Twenty-two years after becoming Harvard Law School’s first tenured black professor, Derrick A. Bell Jr.’s hairline was receding and his patience wearing out. He wore round glasses and a gray suit, holding his notes in both hands and speaking into a half-dozen microphones.
Signs at the protest bobbed up and down, all handwritten. “Shame on HLS,” one of them read. “Is the United States 95 percent male and 91 percent white? Harvard Law School is,” read another.
At the time of this protest—one of many he held at the Law School between 1986 and 1991—there were five tenured female professors at the Law School, and three tenured black professors, all male.
So in 1991, Bell took a “leave of conscience.” He would return only when the 107 female black students were represented by a tenured faculty member.
But Bell was not just protesting the lack of a female black professors, according to Law School professor Kenneth Mack. Bell initiated a conversation about the value of diversity in the classroom—through diversity in legal scholarship. He was also one of the founders of critical race theory, a body of legal scholarship that examines the relationship between race and law.
Bell would never return to the Law School—the leave evolved into a dismissal. After two years of leave, a Harvard professor must return to teach in order to maintain tenure. But after two years, the Law School had not hired a female black professor. Since Bell did not return, he was fired.
In October of this year, Bell passed away at age 80. According to Mack, “he was one of the voices in the many conversations that collectively change the Law School.”
Though Bell would never return to Harvard, his actions two decades ago were part of a larger debate that would grip—and ultimately transform—the Law School, making it a community more inclusive of diverse theory and experience.
CHARGED CAMPUS
As Bell was having a crisis of conscience about teaching among an overwhelmingly white faculty, the overwhelmingly white faculty was having a crisis of its own. The ideological differences that sharply divided the faculty were making national headlines.
In an article that was published in 1993, GQ Magazine dubbed the Law School “Beirut-on-the-Charles,” describing a campus that “pitted faculty members against faculty members, faculty members against students,” and students “waging holy war on one another.” As a union of liberal and conservative students, the Harvard Law Review did not escape the tension that seemed to permeate the campus.
“I’ve worked at the Supreme Court; I’ve worked at the White House; I’ve been in Washington now for 20 years. And the bitterest politics I’ve ever seen—in terms of it getting personal and nasty—was on the Harvard Law Review,” said Bradford A. Benderson in a documentary produced by Frontline, “Dreams of Obama.”

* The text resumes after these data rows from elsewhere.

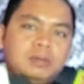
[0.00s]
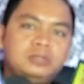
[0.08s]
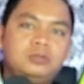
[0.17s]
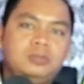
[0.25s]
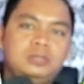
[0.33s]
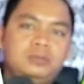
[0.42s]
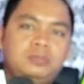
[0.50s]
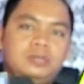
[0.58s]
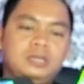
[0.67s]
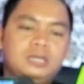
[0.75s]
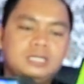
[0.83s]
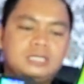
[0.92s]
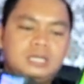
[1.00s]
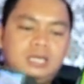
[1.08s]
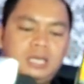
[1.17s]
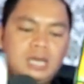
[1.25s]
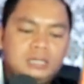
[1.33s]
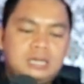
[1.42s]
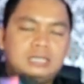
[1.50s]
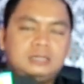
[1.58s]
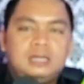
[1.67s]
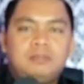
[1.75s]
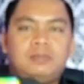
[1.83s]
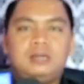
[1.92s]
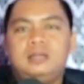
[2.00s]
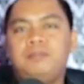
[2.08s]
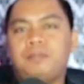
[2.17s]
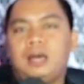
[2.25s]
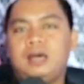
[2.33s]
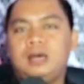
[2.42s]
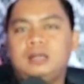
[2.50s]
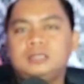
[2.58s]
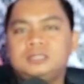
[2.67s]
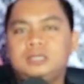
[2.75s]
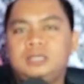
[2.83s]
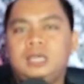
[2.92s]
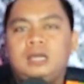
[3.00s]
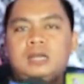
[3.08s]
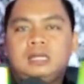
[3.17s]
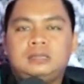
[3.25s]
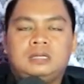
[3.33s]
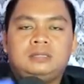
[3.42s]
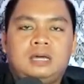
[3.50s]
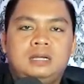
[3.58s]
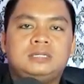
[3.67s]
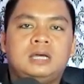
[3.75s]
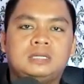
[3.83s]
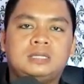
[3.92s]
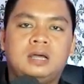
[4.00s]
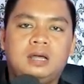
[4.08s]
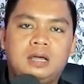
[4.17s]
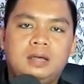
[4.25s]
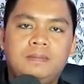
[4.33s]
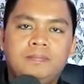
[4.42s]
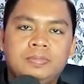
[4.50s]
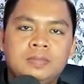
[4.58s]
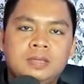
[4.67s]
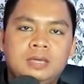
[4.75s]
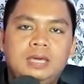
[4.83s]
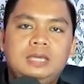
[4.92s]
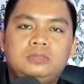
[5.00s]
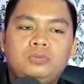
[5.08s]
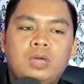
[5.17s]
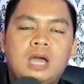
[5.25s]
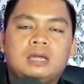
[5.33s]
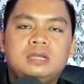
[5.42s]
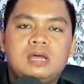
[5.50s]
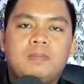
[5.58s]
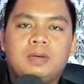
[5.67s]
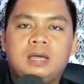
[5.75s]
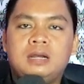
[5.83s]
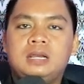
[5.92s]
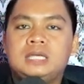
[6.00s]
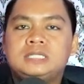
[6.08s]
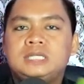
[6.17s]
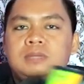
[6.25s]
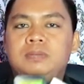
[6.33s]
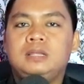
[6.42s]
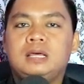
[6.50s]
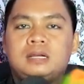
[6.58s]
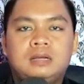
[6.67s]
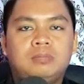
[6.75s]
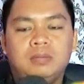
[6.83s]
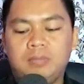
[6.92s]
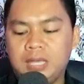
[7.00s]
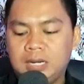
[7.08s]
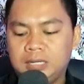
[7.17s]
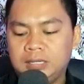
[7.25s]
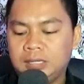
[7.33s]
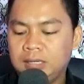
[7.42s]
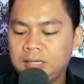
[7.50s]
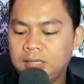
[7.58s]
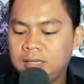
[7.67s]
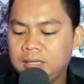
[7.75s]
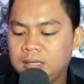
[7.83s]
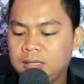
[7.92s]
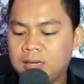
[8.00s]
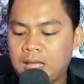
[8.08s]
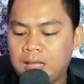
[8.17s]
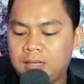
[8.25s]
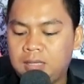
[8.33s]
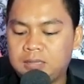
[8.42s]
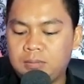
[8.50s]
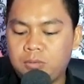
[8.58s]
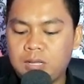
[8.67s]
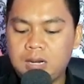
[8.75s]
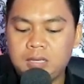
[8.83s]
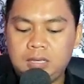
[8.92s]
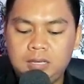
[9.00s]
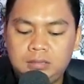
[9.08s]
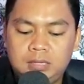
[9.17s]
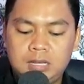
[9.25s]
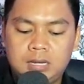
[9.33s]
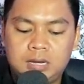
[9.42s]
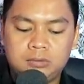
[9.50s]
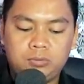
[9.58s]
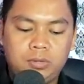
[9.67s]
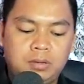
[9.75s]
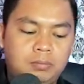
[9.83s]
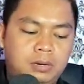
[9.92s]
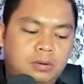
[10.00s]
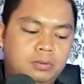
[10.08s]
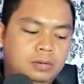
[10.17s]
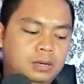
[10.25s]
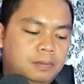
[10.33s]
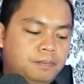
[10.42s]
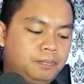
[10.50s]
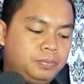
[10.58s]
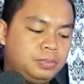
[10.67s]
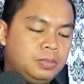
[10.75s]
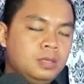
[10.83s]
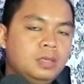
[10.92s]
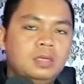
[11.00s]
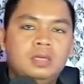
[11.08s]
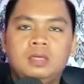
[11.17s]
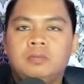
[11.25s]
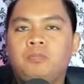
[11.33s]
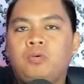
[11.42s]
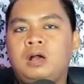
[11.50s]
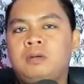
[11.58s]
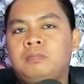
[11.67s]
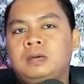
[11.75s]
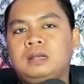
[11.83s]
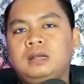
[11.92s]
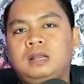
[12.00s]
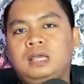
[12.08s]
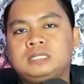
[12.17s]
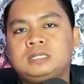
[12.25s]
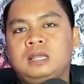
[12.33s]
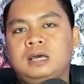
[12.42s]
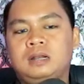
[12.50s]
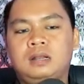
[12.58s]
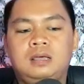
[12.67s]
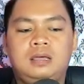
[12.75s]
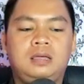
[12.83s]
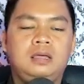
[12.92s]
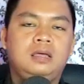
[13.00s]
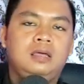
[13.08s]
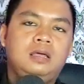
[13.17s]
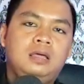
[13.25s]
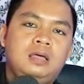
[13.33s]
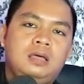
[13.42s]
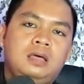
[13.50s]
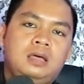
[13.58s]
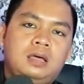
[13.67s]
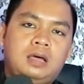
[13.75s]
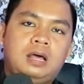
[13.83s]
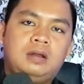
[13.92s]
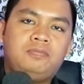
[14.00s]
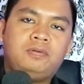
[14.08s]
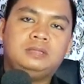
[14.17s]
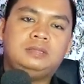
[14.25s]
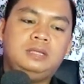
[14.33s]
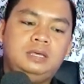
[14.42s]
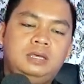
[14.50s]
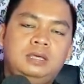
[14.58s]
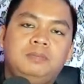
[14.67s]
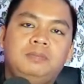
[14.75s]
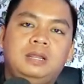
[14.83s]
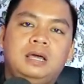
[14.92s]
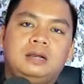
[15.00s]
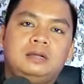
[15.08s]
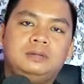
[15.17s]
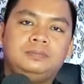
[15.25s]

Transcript: bertubi-tubi, rezeki yang datang berlimpah, rezeki yang datang tak disangka-sangka. Itu yang akan didapatkan Lesti Bilar dan BBL ini. Nah, kita buka lagi tiga kartu yang berikutnya. Muhammad Leslar Al-Fatih Bilar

These emotions spilled over into Bell’s protest.
“Professor Bell made people who disagreed with him angry,” Mack said. “There were professors and students who were very caustic.”
Benderson, along with Mack, was an editor of the Law Review when Barack Obama was the president of the publication. Obama spoke at one of Bell’s protests, alluding to the kind of compassionate pedagogy that set Bell apart at the Law School. A young Obama, wearing a blue button-down shirt and khaki pants, spoke with his hands in his pockets.